Sweet, Hereafter: A Reader's Response

sweet, hereafter
Angela Johnson
Simon & Schuster
2010
Having read the other titles in the trilogy, I think Sweet, Hereafter is a deft closing. This final installment is about Sweet, a young girl we meet through Marley in Heaven. Sweet is odd; she wears knee high rain boots, isn’t obsessed with ipods or Facebook, drives a truck dubbed Alice and likes feeding ground hogs apple peels. She doesn’t fit in with her perfect, beautiful family. In this closing book, it’s a few years later and Sweet, a senior, is still odd but popular. When her relationship with her family reaches her breaking point, she moves in with Curtis, another quiet but friendly young man enlisted in the Reserves home after one tour in Iraq. Their connection is both tender and tenuous.

The story unfolds slowly. The commentary is sparse and even the most dramatic scenes are subdued. This is however a poignant read. Johnson renders a short, but memorable story about how we find meaning and make connections in the lives we lead. There’s no happy ending but there is resolution. I think there is some peace. To paraphrase one of the characters, there is enough. We don’t get a lot of time with the characters, we don’t get lengthy histories or long passages of dialogue but we do get enough. We get a mother connecting with a daughter in a way I think the daughter understands. We get a young girl and young man loving for a time. We see friends doing what they can. We get enough.

In a culture where communication is a juxtaposition of multi-tasking and texting, I think this kind of brevity matches teens' modern sensibility without compromising the art. This is life distilled in a meaningful way.
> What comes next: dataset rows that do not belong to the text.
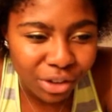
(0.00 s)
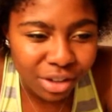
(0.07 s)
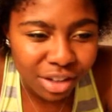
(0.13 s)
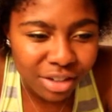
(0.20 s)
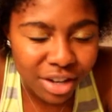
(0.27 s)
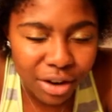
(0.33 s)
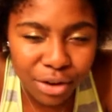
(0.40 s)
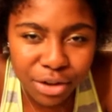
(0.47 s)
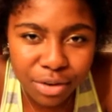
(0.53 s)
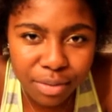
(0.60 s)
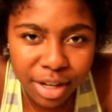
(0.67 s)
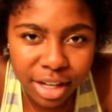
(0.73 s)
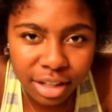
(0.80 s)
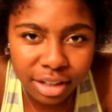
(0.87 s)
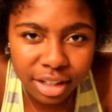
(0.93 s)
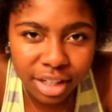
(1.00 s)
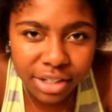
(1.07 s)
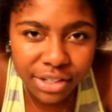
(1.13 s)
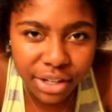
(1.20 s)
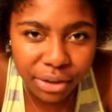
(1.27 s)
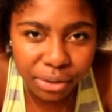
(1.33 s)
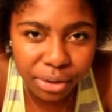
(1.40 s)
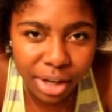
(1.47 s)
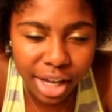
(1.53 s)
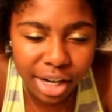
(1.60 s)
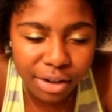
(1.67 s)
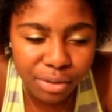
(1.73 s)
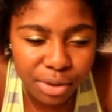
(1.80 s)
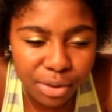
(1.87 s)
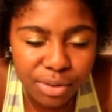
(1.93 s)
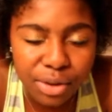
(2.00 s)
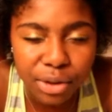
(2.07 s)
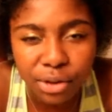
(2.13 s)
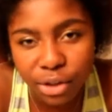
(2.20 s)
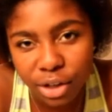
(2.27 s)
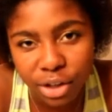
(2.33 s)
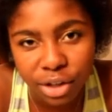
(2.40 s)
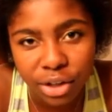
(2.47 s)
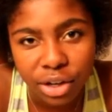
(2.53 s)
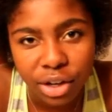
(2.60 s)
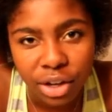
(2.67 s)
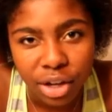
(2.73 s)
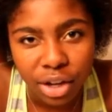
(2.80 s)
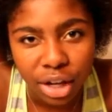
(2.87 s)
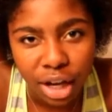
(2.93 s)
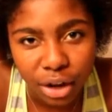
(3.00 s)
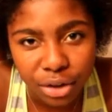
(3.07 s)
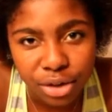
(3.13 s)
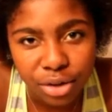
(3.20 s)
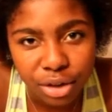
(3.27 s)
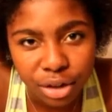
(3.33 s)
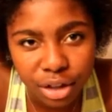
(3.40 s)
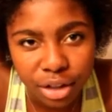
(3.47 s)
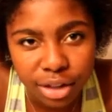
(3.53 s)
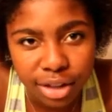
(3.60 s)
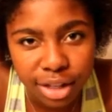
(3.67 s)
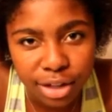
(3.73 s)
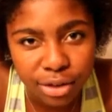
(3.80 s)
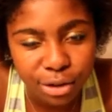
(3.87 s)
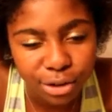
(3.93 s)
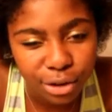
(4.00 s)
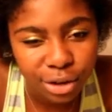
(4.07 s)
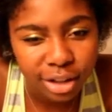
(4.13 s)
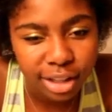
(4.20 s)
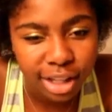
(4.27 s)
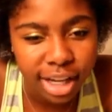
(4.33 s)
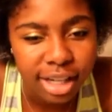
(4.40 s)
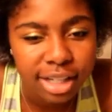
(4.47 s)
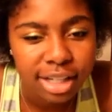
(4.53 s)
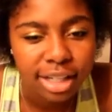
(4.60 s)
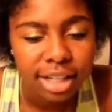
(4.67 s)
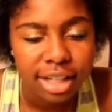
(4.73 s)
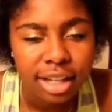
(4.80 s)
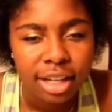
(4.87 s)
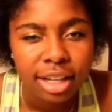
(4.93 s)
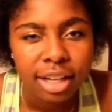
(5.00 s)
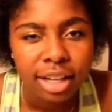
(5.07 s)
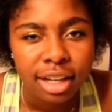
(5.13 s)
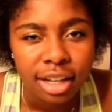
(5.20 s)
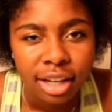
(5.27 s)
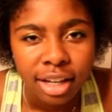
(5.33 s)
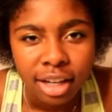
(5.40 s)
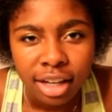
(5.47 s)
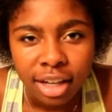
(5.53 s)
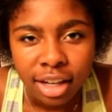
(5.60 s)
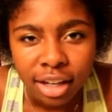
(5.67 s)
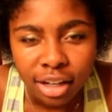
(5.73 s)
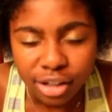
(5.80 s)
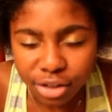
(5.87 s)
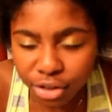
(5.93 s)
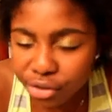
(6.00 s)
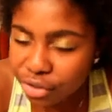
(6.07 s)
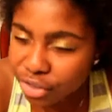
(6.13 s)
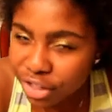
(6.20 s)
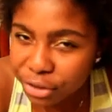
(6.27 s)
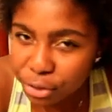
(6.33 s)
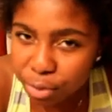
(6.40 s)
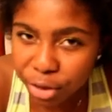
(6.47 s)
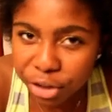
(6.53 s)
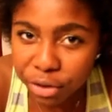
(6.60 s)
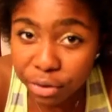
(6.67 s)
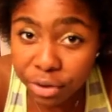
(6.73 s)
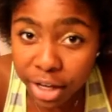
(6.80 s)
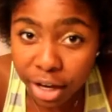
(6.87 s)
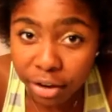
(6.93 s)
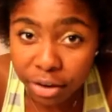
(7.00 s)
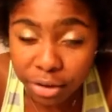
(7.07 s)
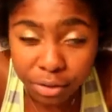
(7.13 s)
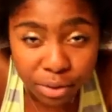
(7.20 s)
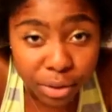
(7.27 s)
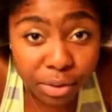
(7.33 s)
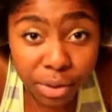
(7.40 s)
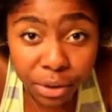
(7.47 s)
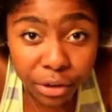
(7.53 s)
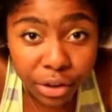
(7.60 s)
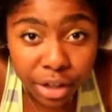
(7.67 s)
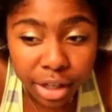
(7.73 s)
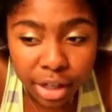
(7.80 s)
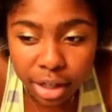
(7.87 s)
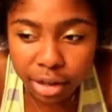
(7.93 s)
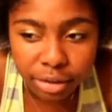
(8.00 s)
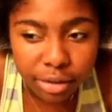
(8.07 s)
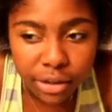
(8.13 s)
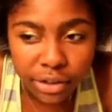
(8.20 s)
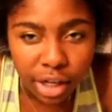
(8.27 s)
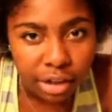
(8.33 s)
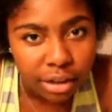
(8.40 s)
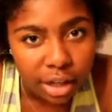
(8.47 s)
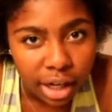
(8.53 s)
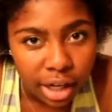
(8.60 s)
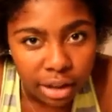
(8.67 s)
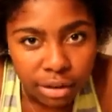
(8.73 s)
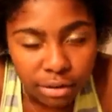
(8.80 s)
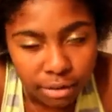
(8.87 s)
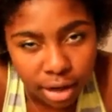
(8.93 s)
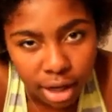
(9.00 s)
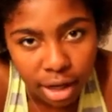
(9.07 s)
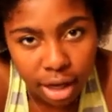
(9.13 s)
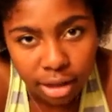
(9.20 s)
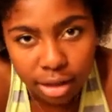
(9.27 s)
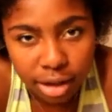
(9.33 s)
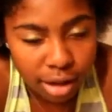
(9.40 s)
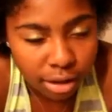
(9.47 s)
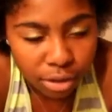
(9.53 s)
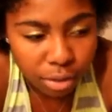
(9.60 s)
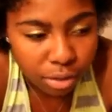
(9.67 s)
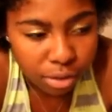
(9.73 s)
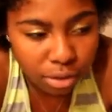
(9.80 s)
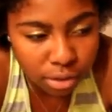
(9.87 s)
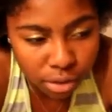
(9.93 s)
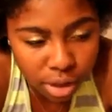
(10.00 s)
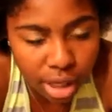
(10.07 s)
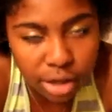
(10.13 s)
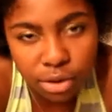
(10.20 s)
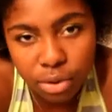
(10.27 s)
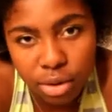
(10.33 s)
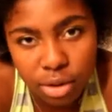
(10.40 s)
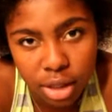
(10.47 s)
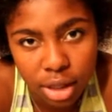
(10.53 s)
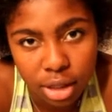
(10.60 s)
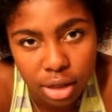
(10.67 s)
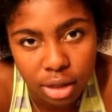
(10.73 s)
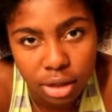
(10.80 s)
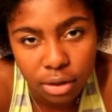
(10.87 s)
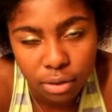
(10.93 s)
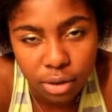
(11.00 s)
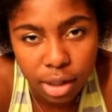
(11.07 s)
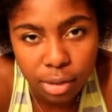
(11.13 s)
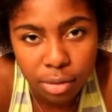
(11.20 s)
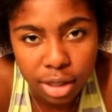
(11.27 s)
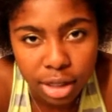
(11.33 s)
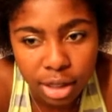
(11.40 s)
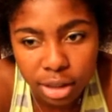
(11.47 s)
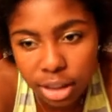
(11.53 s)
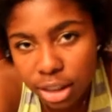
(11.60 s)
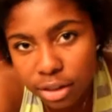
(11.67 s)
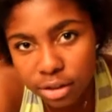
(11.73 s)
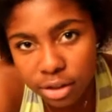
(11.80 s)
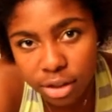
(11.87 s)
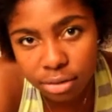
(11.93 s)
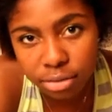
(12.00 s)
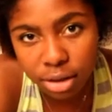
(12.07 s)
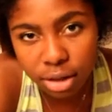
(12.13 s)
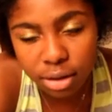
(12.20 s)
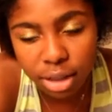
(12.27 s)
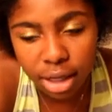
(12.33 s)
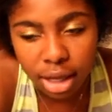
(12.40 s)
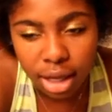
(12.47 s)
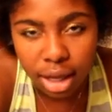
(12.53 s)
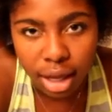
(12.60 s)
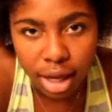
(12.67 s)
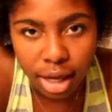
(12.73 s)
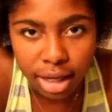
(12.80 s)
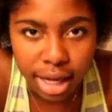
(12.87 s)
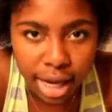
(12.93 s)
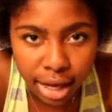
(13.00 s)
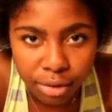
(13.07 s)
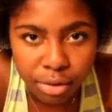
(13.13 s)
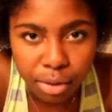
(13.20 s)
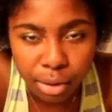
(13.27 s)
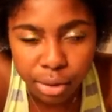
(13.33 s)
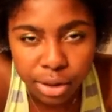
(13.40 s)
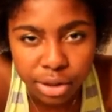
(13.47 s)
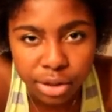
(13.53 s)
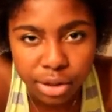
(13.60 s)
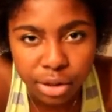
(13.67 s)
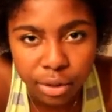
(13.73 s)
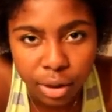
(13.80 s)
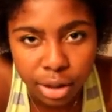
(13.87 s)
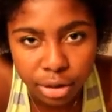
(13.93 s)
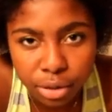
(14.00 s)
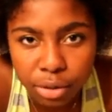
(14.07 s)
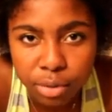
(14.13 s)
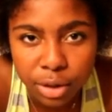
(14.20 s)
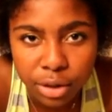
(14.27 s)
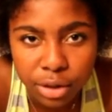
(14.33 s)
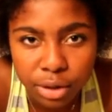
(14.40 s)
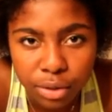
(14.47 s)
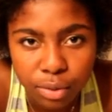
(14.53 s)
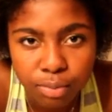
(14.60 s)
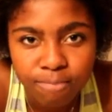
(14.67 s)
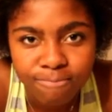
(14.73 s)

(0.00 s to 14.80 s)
it's how you make things out, and if you feel good in how you look, then you shouldn't let certain things bring you down. And if you feel good, because I think I look fine, I think I look nice with it, you know what I mean? I think it's different. And yeah, of course, you know, I do miss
The length of the book works. This book is small but powerful. Yes, it is a good for a reluctant reader and a broader audience as well. My experience is that most teens want everything from food to entertainment to get to the point and get there fast. No, we don’t get 400 pages of pining or violence. It’s not an epic tale of adventure. It is what I think the author intended: an intimate close to a series that has looked at relationships the way they really happen.

For me the read is seamless; elegant in sparse prose lines that feel like poetry. The depth of the work is understated but potent.